Stored data
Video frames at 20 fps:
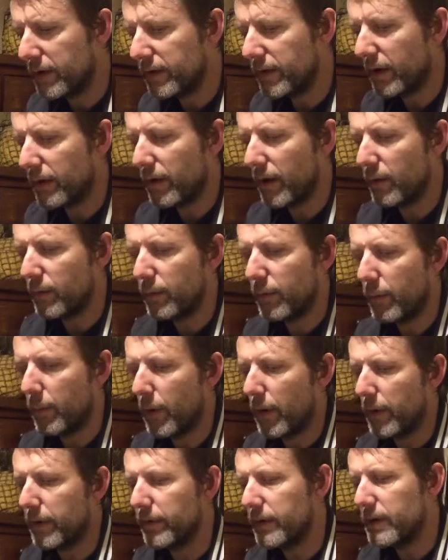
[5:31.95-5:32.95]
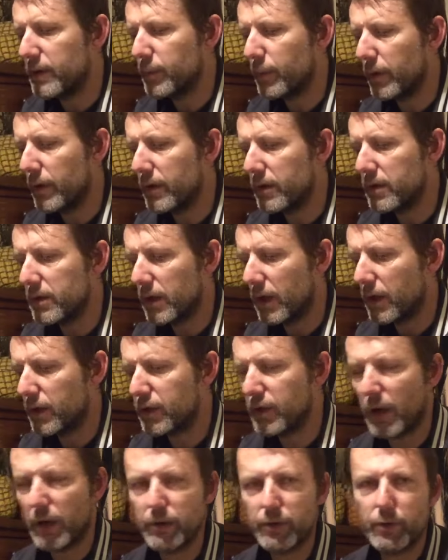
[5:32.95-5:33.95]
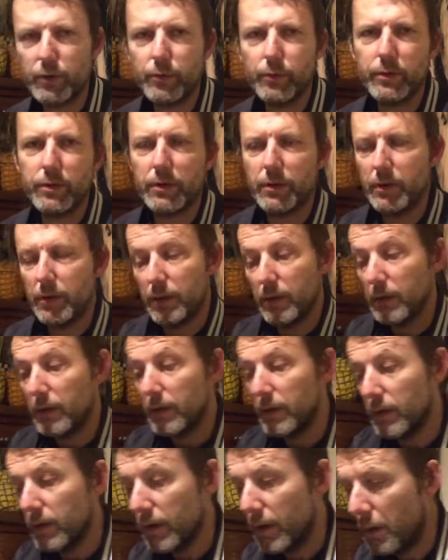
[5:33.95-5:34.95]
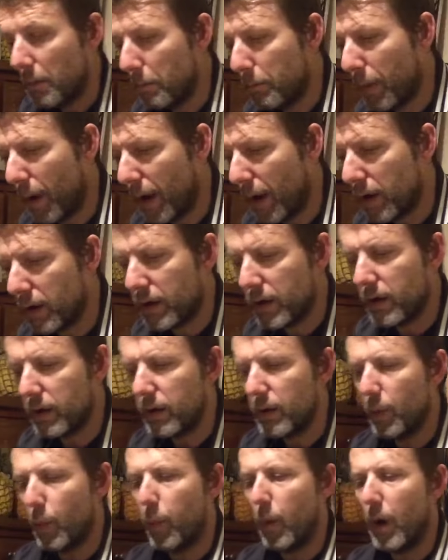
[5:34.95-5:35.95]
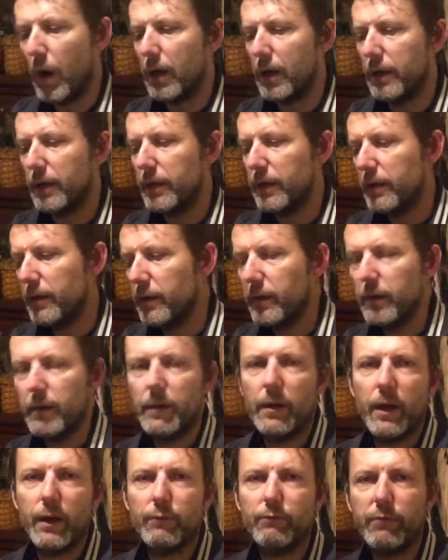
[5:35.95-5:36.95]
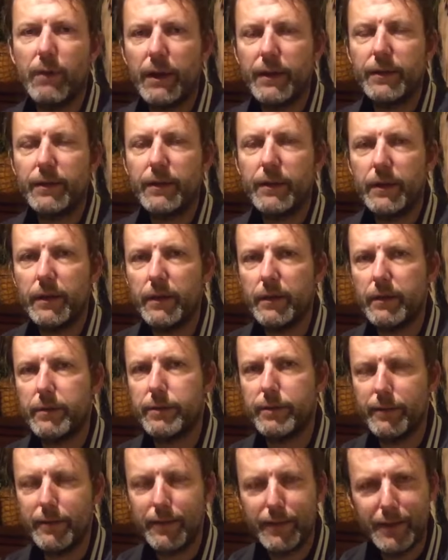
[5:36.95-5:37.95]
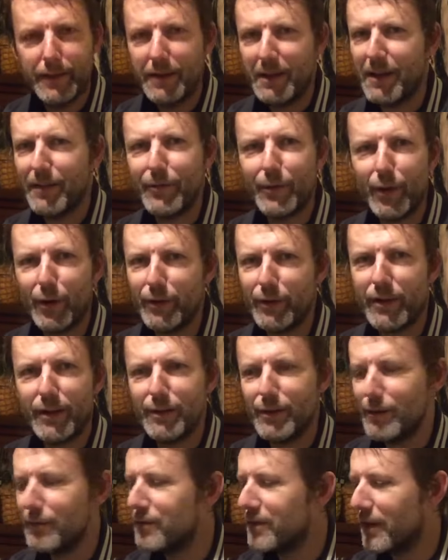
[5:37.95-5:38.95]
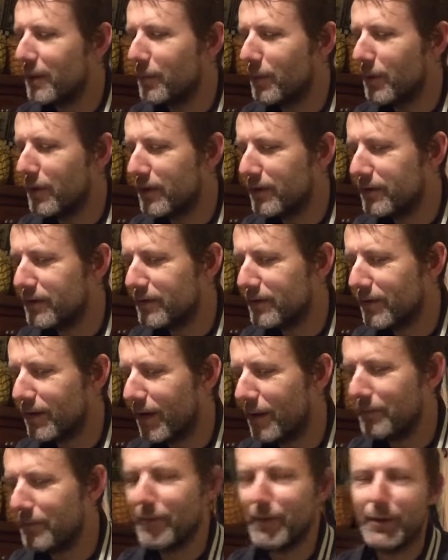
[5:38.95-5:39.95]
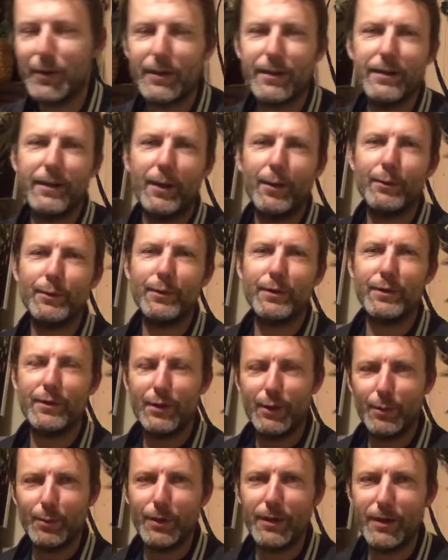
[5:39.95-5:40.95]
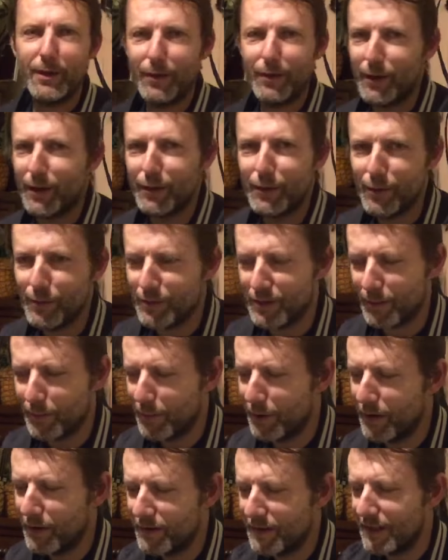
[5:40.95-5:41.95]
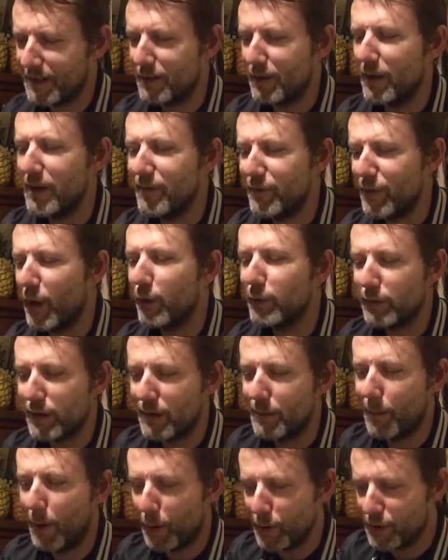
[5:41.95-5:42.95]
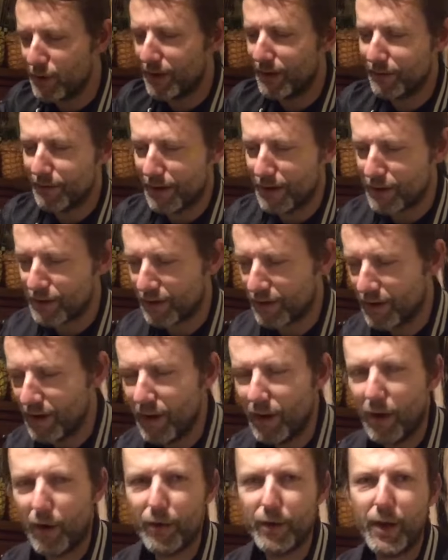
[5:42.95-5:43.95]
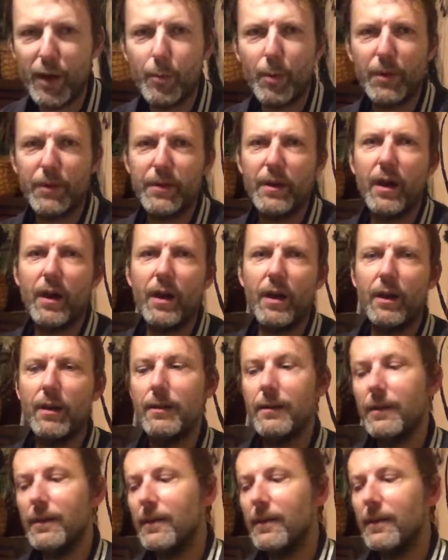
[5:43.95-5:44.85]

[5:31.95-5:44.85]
You don't know what these words are. Sozzled, bonk, wally and randy. Even I don't use them words. I'm fucking older than you and I don't use them words. That's even older than my generation. I know what they are.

• [BRIEF]
Every entry above is to be copied verbatim, with the pictures removed.

• [SOLUTION TO THIS PROBLEM]
Video frames at 20 fps:
[5:31.95-5:32.95]
[5:32.95-5:33.95]
[5:33.95-5:34.95]
[5:34.95-5:35.95]
[5:35.95-5:36.95]
[5:36.95-5:37.95]
[5:37.95-5:38.95]
[5:38.95-5:39.95]
[5:39.95-5:40.95]
[5:40.95-5:41.95]
[5:41.95-5:42.95]
[5:42.95-5:43.95]
[5:43.95-5:44.85]

[5:31.95-5:44.85]
You don't know what these words are. Sozzled, bonk, wally and randy. Even I don't use them words. I'm fucking older than you and I don't use them words. That's even older than my generation. I know what they are.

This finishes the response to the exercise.